+++ Records
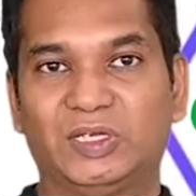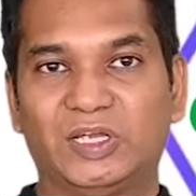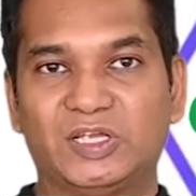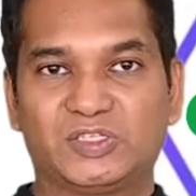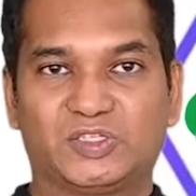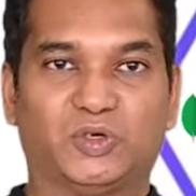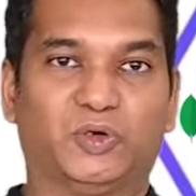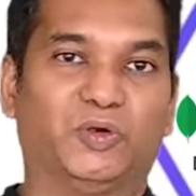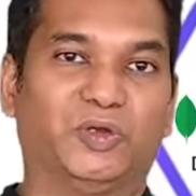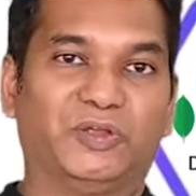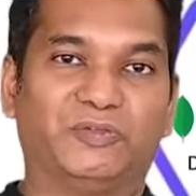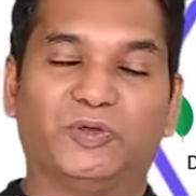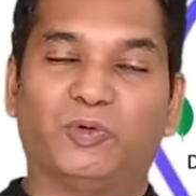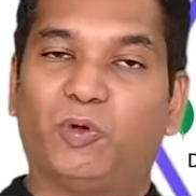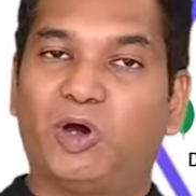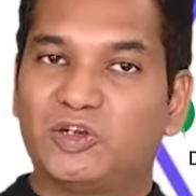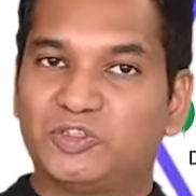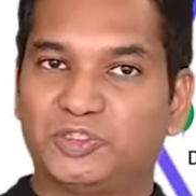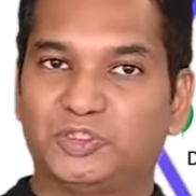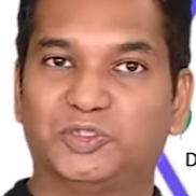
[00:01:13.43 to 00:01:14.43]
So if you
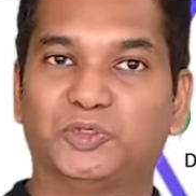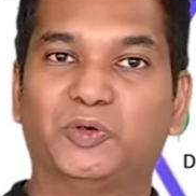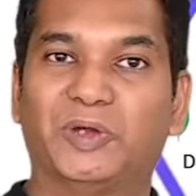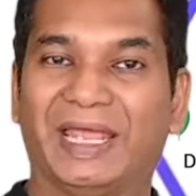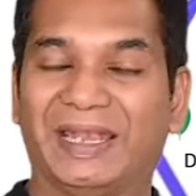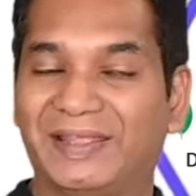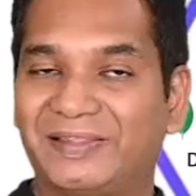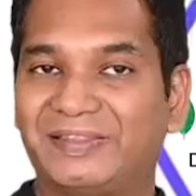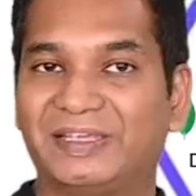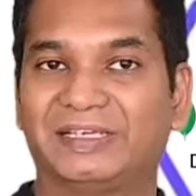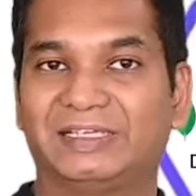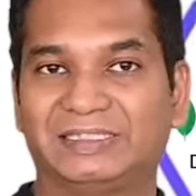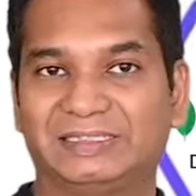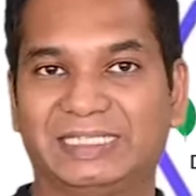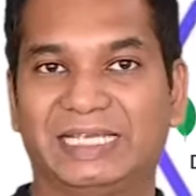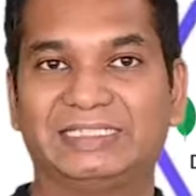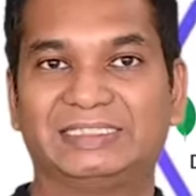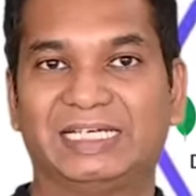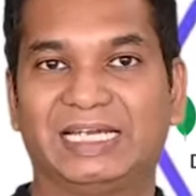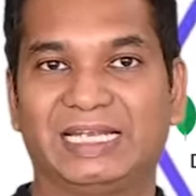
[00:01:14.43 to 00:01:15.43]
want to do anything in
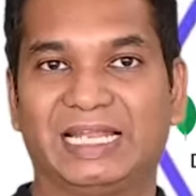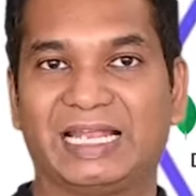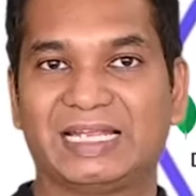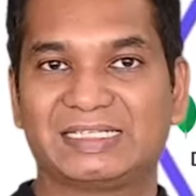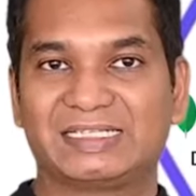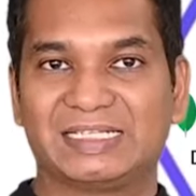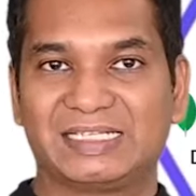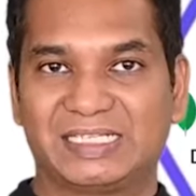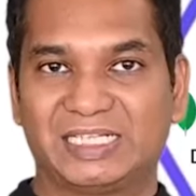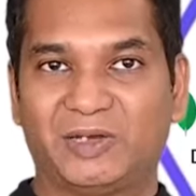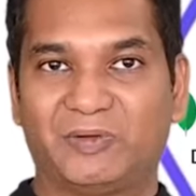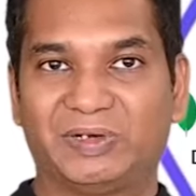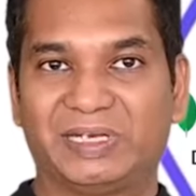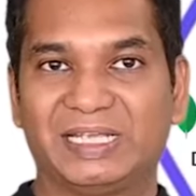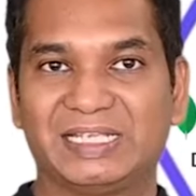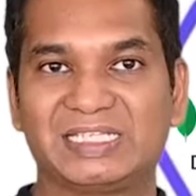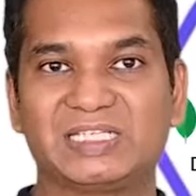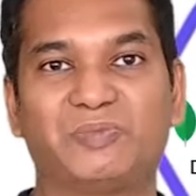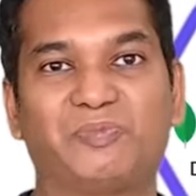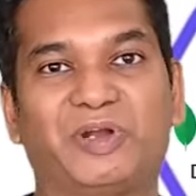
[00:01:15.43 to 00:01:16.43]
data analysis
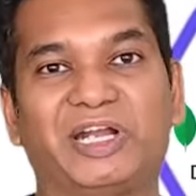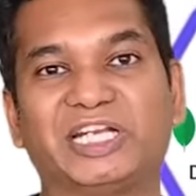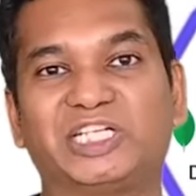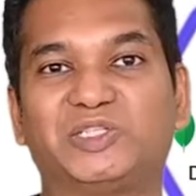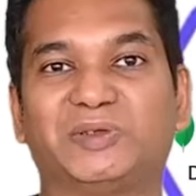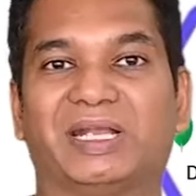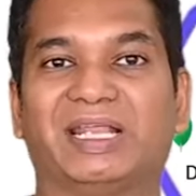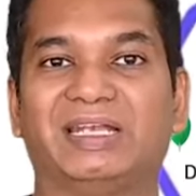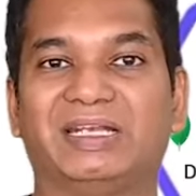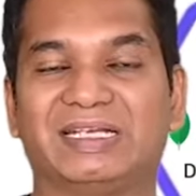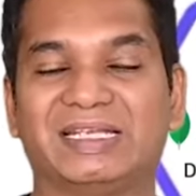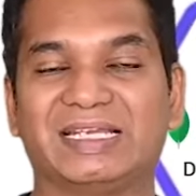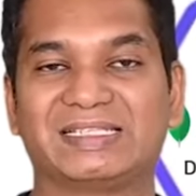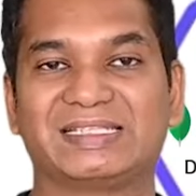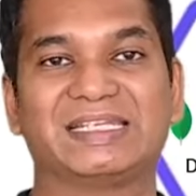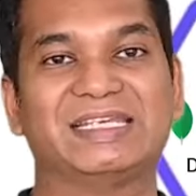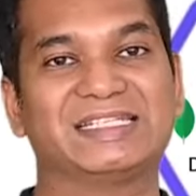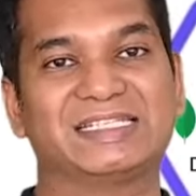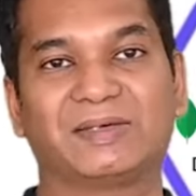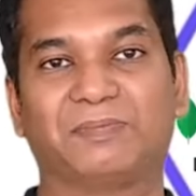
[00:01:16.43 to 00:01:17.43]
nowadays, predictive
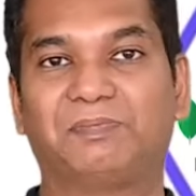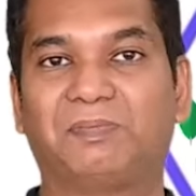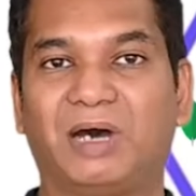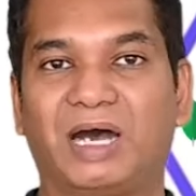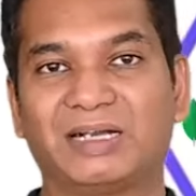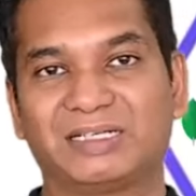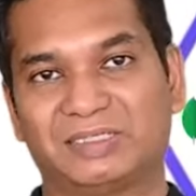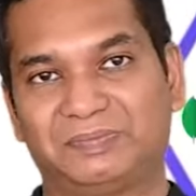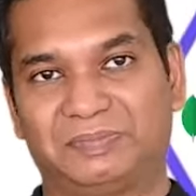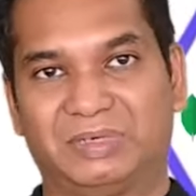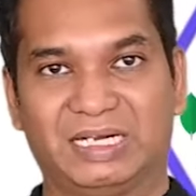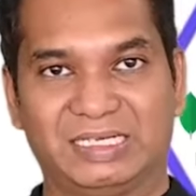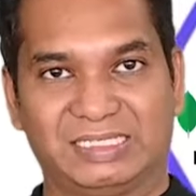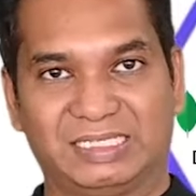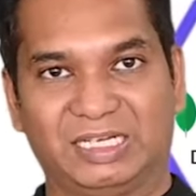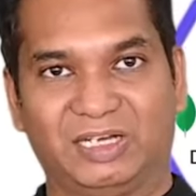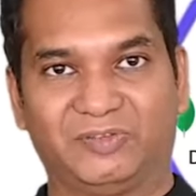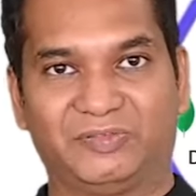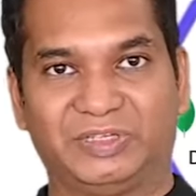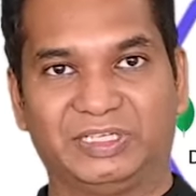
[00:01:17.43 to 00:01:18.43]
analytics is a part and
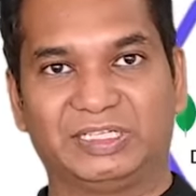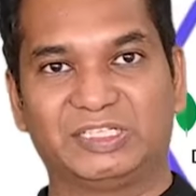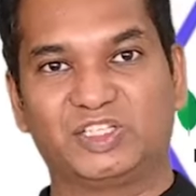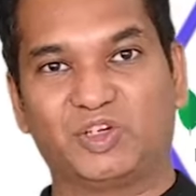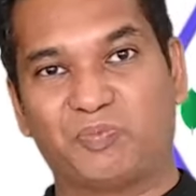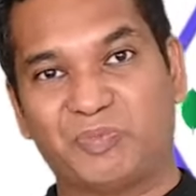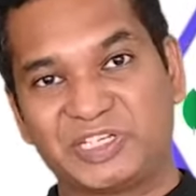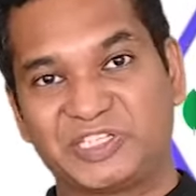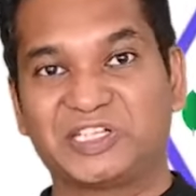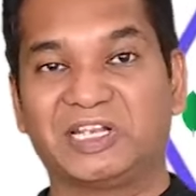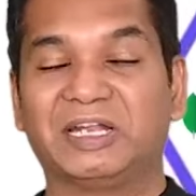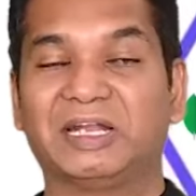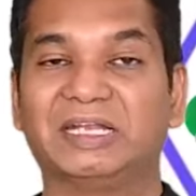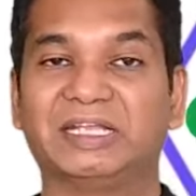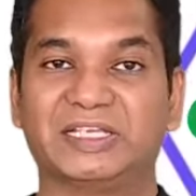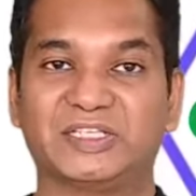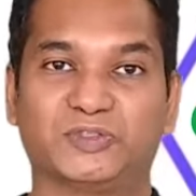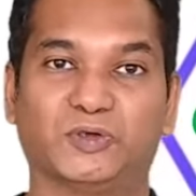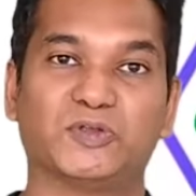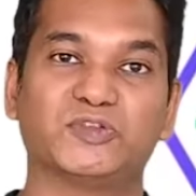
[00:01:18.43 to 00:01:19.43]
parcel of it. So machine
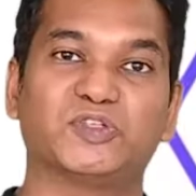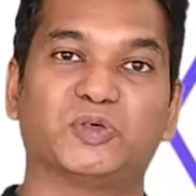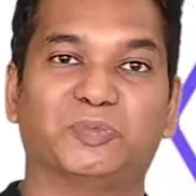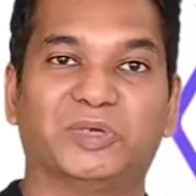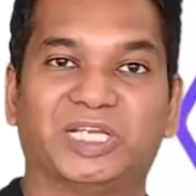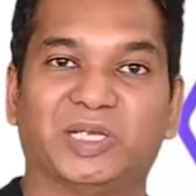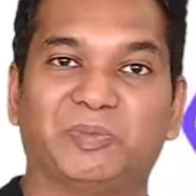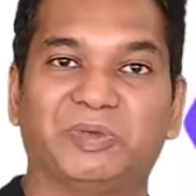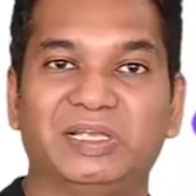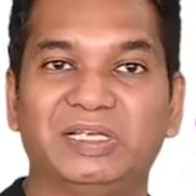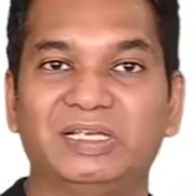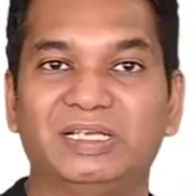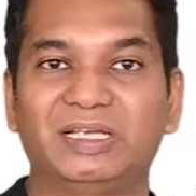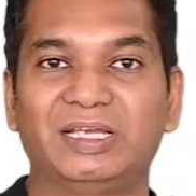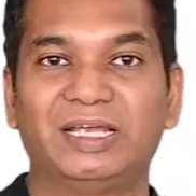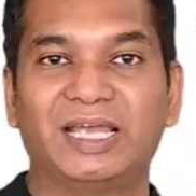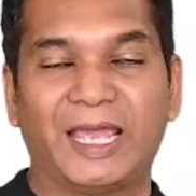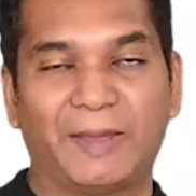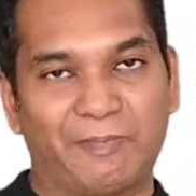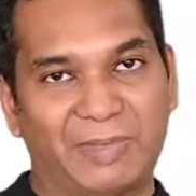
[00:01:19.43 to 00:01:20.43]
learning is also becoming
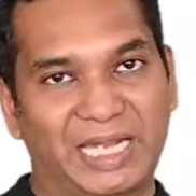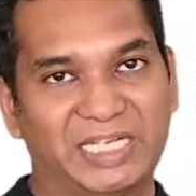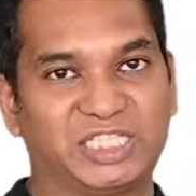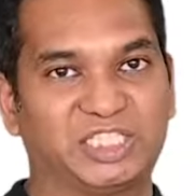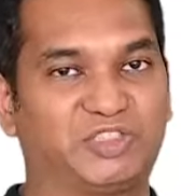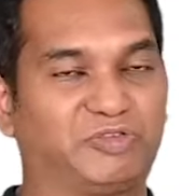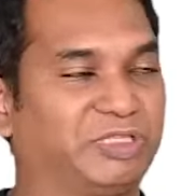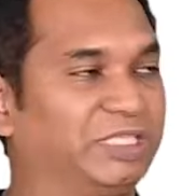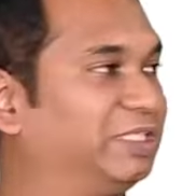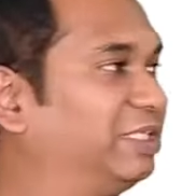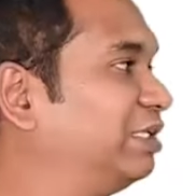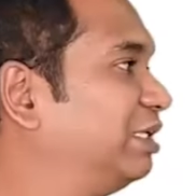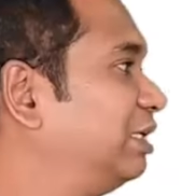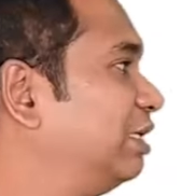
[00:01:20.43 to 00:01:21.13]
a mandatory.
++++++
(Prompt): Copy exactly, and copy nothing else: the lines from the one containing "[00:01:17.43 to 00:01:18.43]" through the end of the data, both ends included, with pictures left out.

(Answer to this exercise):
[00:01:17.43 to 00:01:18.43]
analytics is a part and
[00:01:18.43 to 00:01:19.43]
parcel of it. So machine
[00:01:19.43 to 00:01:20.43]
learning is also becoming
[00:01:20.43 to 00:01:21.13]
a mandatory.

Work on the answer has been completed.